Photographs of men on active service during WW1 are very rare. Cameras were officially banned from the front line in 1915. That's why the same few images pop up again and again in documentaries. That one should have survived in which I have a direct personal interest; that a researcher should be sharp-eyed enough to spot a resemblance between one grainy image in an archive and another published on my blog; that he should be sufficiently motivated to contact me about it... This is an astonishing thing. Not least because it creates a fresh link between two blood relatives, exactly 100 years apart: you might say it's the ultimate Christmas card.
Now, an intriguing question-mark hangs over this story. A lot of attention has focussed on the so-called "Christmas Truce" of 1914, and the fraternisation and games of football that did or did not take place in No Man's Land between the newly-established lines of opposing trenches. By Christmas 1914 the Great-War-to-be had not yet become the cynical war of attrition and mass mechanical slaughter of conscripted cannon-fodder floundering in muddy trenches of popular imagination. The idea of cavalry charges was still lively in the minds of High Command. The ground was firm. The men of the BEF were all professionals or volunteers, and many of the latter -- like my grandfather -- had served before the War as "territorials", fully-trained weekend soldiers.

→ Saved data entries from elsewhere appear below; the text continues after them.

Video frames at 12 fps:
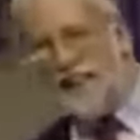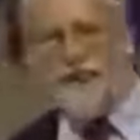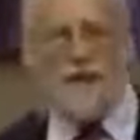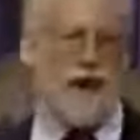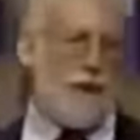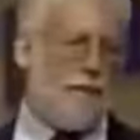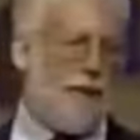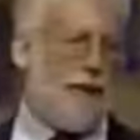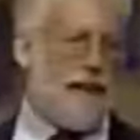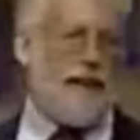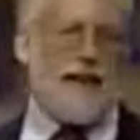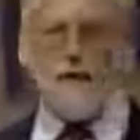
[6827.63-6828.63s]
into this
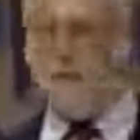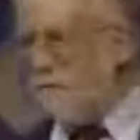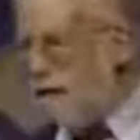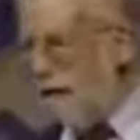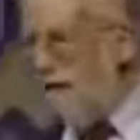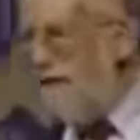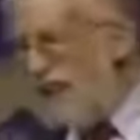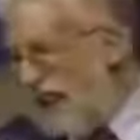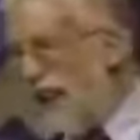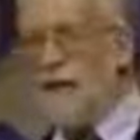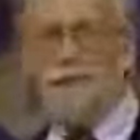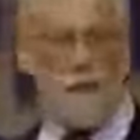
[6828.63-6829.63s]
trampoline, and he's, be,
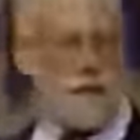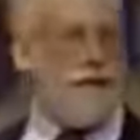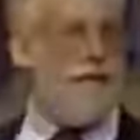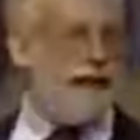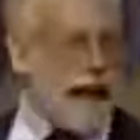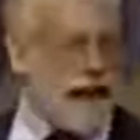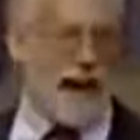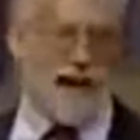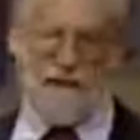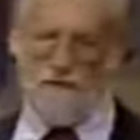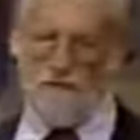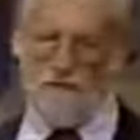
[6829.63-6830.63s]
he's supposed to be dead.
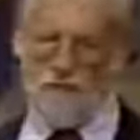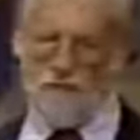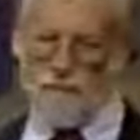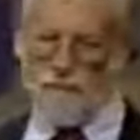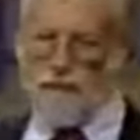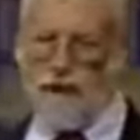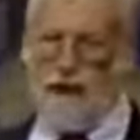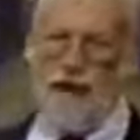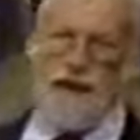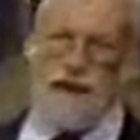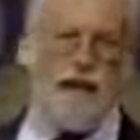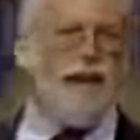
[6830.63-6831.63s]

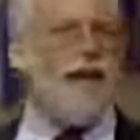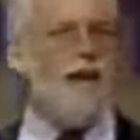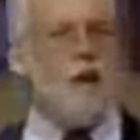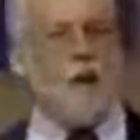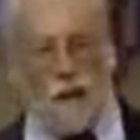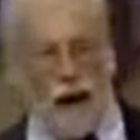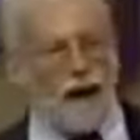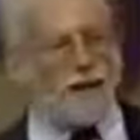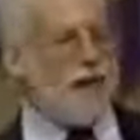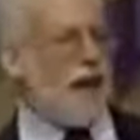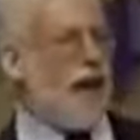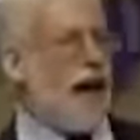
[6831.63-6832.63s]
Then they go
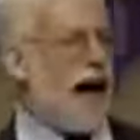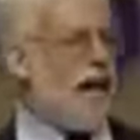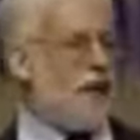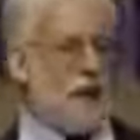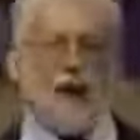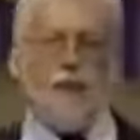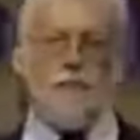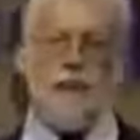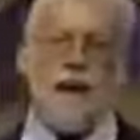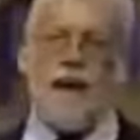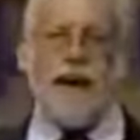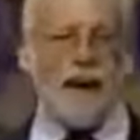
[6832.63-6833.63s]
around the lodge and they
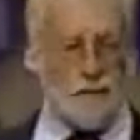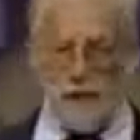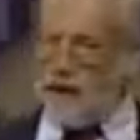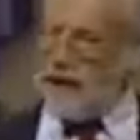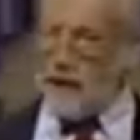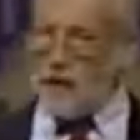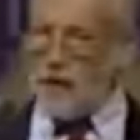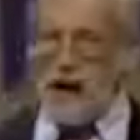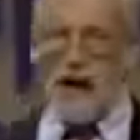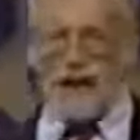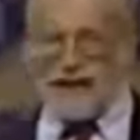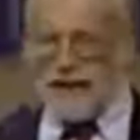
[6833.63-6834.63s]
bury him because they're
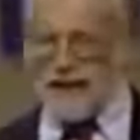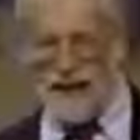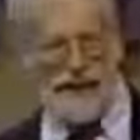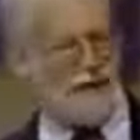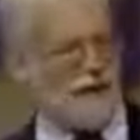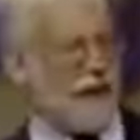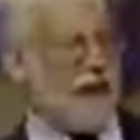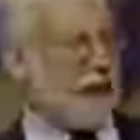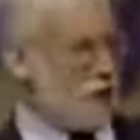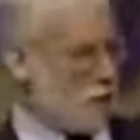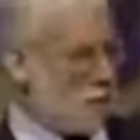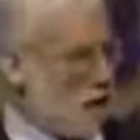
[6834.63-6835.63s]
trying to conceal the fact that they
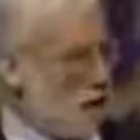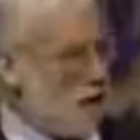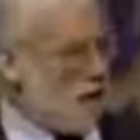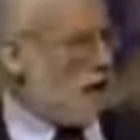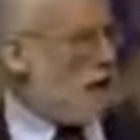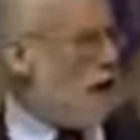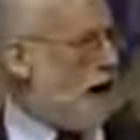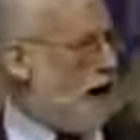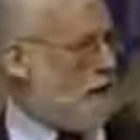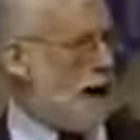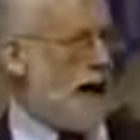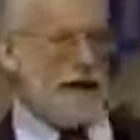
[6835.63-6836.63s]
just murdered the
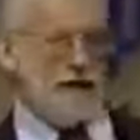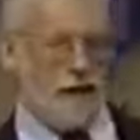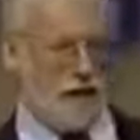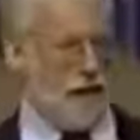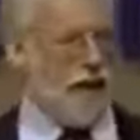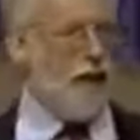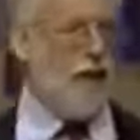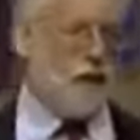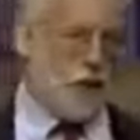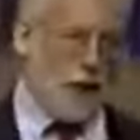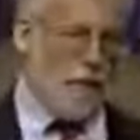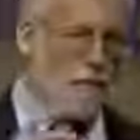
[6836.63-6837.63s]
Grand Master.
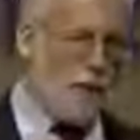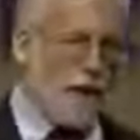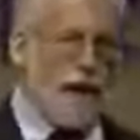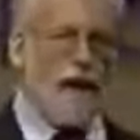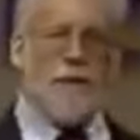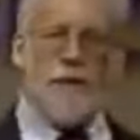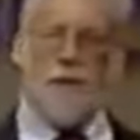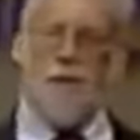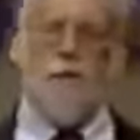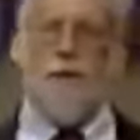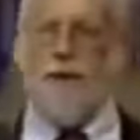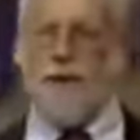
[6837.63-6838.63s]
So they bury him in the
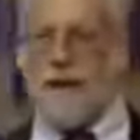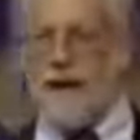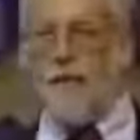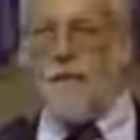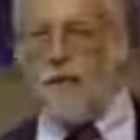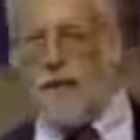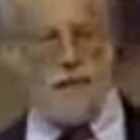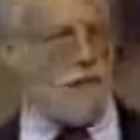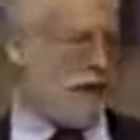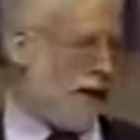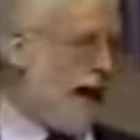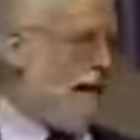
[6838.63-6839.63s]
rubble of the temple. And
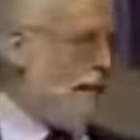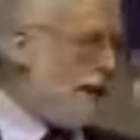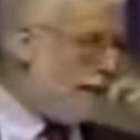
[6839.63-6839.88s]
what that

So, might there have been a kickabout in the frozen fields somewhere between Neuve Chapelle and Fleurbaix on Christmas Day 1914? If anyone would have been up for a game, it would have been sergeant Douglas William Chisholm of Letchworth, bookbinder, conceived in Edinburgh and born in the Elephant & Castle in London, pioneer Bermondsey Boy Scouts member, and a keen all-round sportsman and athlete. It's a nice, romantic idea.
The War Diary is silent on the matter, and unfortunately does not indicate which Companies had moved back into support, and which were in the trenches. It does record that two men of the regiment were killed on Christmas Day, however. This is unlikely to have involved football. So, if there was a temporary seasonal truce on that part of the Western Front, it didn't last very long.
Of course, this is the self-same Christmas that has become synonymous with self-deluding military optimism. "It'll all be over by Christmas!" Oh, no it won't.
* One of the great disappointments of my life was failing to get DWC's "tall" gene, and getting indomitable Nanna C's "short and squat" gene instead. Of their three sons, only one got it -- not my father -- and he went on to become a policeman.